According to recent estimates from the Thai Sugar Millers Corporation, sugar production in Thailand is expected to decrease this season due to drought conditions linked to the El Nino weather phenomenon, which caused significant damage to the cane plantations. As a measure to combat inflation and safeguard domestic food security, the Thai government has categorised sugar as a controlled commodity, thereby requiring a regulatory panel to approve the country’s sugar exports. Thailand is the third-largest sugar producer in the world and the second-largest sugar exporter after Brazil but is currently facing widespread drought conditions that are expected to persist until early 2024, as warned by the authorities.

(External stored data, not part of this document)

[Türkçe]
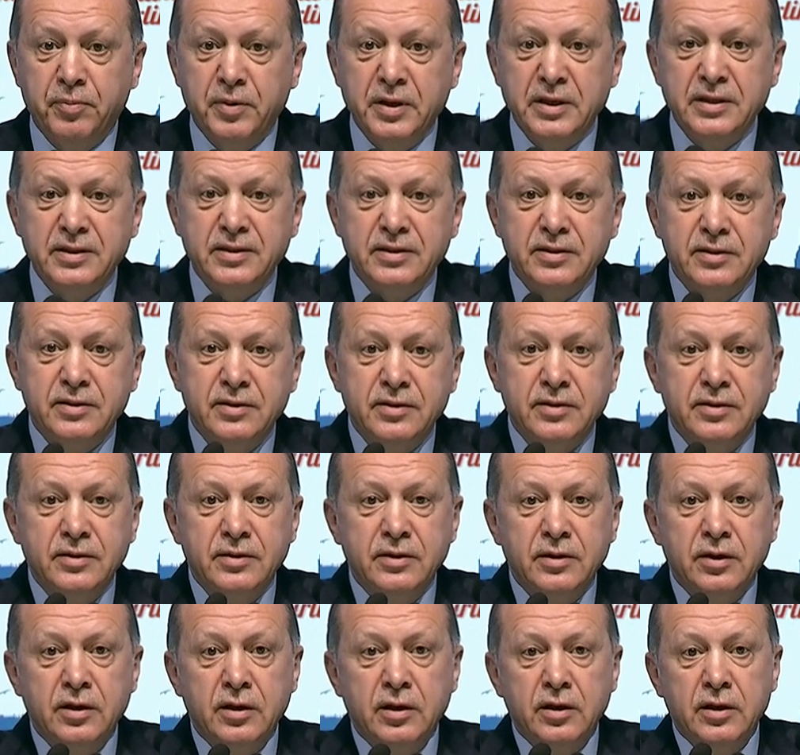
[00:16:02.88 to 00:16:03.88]
biz
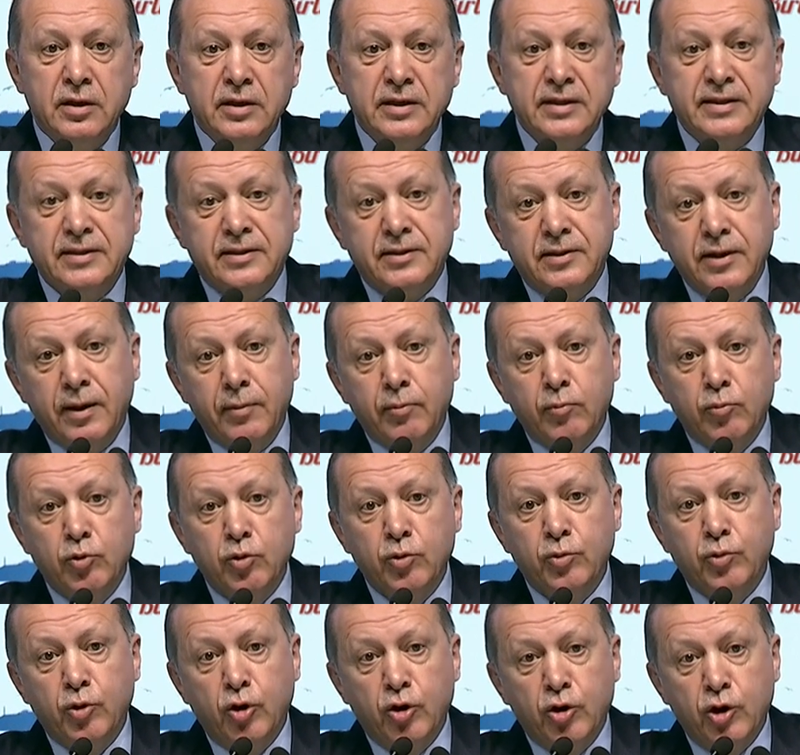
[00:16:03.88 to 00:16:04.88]

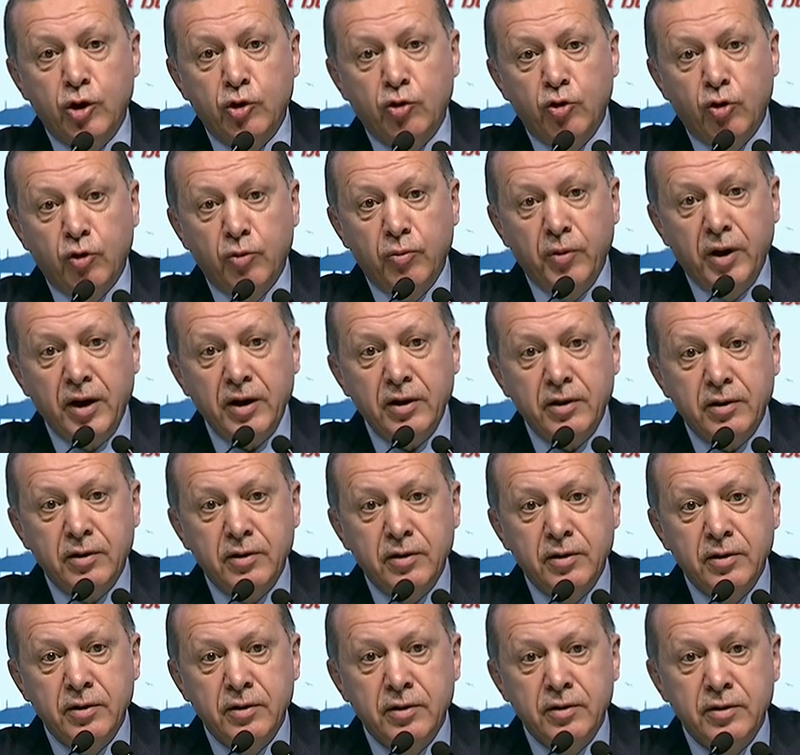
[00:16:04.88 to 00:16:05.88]
İstanbul'u böyle görmek
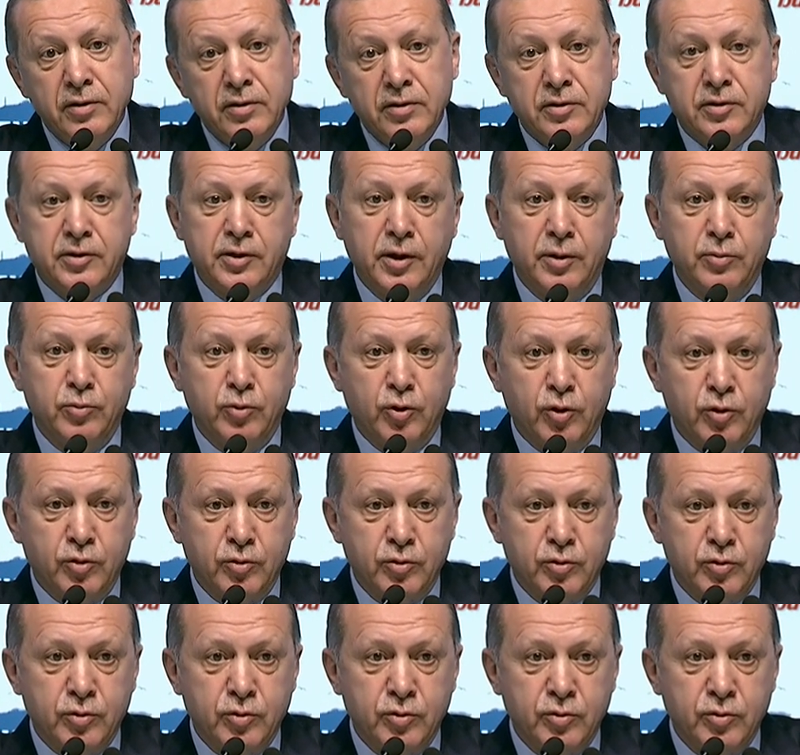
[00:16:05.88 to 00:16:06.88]
istemiyoruz.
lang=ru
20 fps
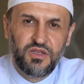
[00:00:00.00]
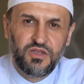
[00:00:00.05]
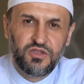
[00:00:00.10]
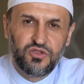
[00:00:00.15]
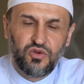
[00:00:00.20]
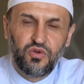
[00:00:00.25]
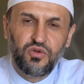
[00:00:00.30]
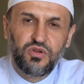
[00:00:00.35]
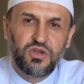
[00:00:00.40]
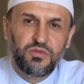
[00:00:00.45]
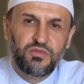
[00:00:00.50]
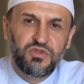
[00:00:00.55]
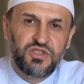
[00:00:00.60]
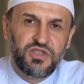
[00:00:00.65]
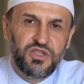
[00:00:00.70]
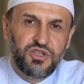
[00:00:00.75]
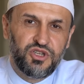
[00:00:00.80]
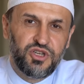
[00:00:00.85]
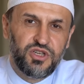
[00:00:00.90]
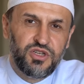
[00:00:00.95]
Сколько бы
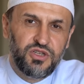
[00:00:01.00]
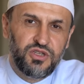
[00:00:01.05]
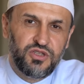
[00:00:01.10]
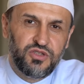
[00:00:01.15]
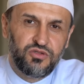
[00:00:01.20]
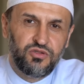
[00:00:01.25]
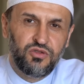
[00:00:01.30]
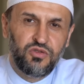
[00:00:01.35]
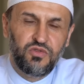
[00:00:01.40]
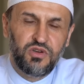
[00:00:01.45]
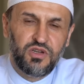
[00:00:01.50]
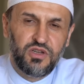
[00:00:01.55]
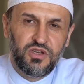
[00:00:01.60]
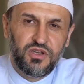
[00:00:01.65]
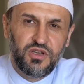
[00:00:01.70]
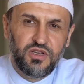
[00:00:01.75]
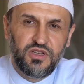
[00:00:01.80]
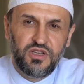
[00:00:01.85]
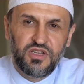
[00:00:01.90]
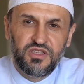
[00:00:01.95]
значений слова
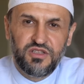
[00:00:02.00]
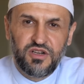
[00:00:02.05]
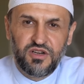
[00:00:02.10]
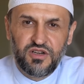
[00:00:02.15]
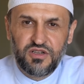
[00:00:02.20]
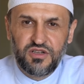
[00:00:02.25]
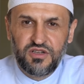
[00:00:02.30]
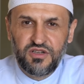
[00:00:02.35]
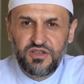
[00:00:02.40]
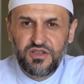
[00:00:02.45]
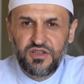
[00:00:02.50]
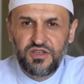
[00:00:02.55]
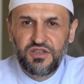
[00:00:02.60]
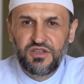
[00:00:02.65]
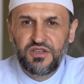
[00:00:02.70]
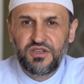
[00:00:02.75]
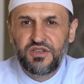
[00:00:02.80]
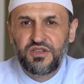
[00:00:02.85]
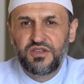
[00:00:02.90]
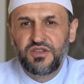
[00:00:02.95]
«кадр»
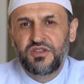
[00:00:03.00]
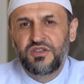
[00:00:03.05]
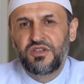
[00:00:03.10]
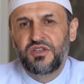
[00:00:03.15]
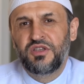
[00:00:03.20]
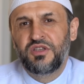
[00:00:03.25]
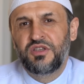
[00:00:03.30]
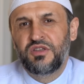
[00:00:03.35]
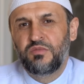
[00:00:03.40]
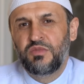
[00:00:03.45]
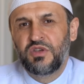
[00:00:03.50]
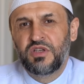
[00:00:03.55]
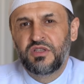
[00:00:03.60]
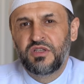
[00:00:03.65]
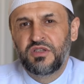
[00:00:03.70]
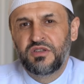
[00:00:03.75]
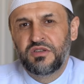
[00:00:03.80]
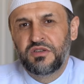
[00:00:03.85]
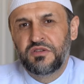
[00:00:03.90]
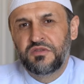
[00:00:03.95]
не
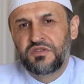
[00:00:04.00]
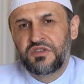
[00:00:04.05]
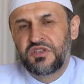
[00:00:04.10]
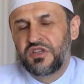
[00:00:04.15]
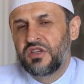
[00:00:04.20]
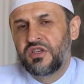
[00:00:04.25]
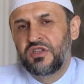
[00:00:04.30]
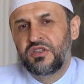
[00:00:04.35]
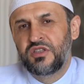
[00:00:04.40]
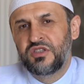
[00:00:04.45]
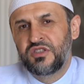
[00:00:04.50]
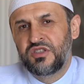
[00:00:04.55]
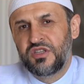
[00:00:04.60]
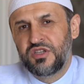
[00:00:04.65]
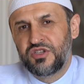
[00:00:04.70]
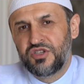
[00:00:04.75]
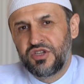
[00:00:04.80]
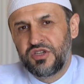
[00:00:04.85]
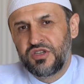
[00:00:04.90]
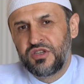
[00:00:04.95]
имела все эти
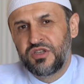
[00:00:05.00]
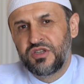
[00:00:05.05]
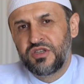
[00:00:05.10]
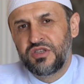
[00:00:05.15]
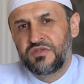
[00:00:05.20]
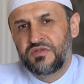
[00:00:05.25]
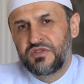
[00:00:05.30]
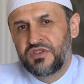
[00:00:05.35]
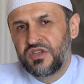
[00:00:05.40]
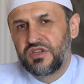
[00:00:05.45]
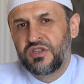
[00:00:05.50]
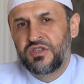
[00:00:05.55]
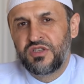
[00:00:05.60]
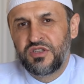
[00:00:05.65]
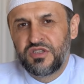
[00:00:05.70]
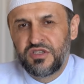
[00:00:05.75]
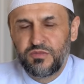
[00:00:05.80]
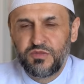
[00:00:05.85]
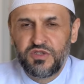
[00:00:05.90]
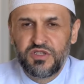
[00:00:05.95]
значения и все эти
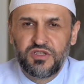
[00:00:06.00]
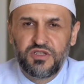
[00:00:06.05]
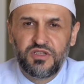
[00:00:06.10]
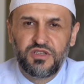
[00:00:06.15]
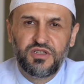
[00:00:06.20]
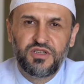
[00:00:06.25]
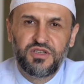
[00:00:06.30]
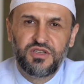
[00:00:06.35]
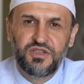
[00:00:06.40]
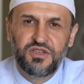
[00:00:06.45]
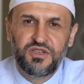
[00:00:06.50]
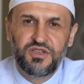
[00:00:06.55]
смыслы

This announcement came one day after the Indian Sugar Mills Association lowered its sugar output forecasts for the upcoming season. Global sugar prices are buoyant amid concerns that inadequate rainfall in India has severely depleted water reservoirs, suggesting that the next crop cycle could be even worse than the current one. It is anticipated that India will not export any sugar for the recently commenced season. Consequently, sugar markets are looking at the prospect of a reduced harvest in the November crushing period, putting the surge in global prices in the spotlight.
El Nino is suppressing harvests, and we are witnessing consecutive years of deficit in physical sugar markets. Additionally, persistent shipping bottlenecks exacerbated by the geopolitical crisis in the Middle East could propel sugar markets towards the historic peaks witnessed in 2010-2011, when the prices of commodities reached 30-year highs. Meanwhile, adverse weather conditions continue to hinder sugar production in both Thailand and India, providing a strong undercurrent to the global sugar price surge. The anticipated decline in output from these two major sugar-producing nations will further tighten the global market balance, supporting prices that are already near their highest level in 12 years.
This situation places the market’s dependence on Brazil, which is currently facing its own set of challenges. Record crops are being stymied by bottlenecks at ports, rendering prices extremely sensitive to additional issues like the untimely rains that threaten to disrupt harvests. To make matters worse, Brazilian logistics issues are keeping the world undersupplied, with large quantities of sugar stuck in ports as the country’s infrastructure is pushed to its maximum capacity.
On the upside, any further dent in global supplies could give the sweetener, an ingredient in almost every food preparation and a key biofuel, a shot towards the high of 2011. However, technically, a long-term trend line (red) seems to coincide with a short-term upward trend line (grey) somewhere around levels of US$30, which will pose a vital resistance and should be tested before the breach. The peak of US$28.14 on Nov 7 suggests that the market is entering overbought territory and some correction may be expected around these levels. Should there be a pullback, a support zone could be established at the 50-day moving average of US$26.80 and the 100-day moving average of US$25.40.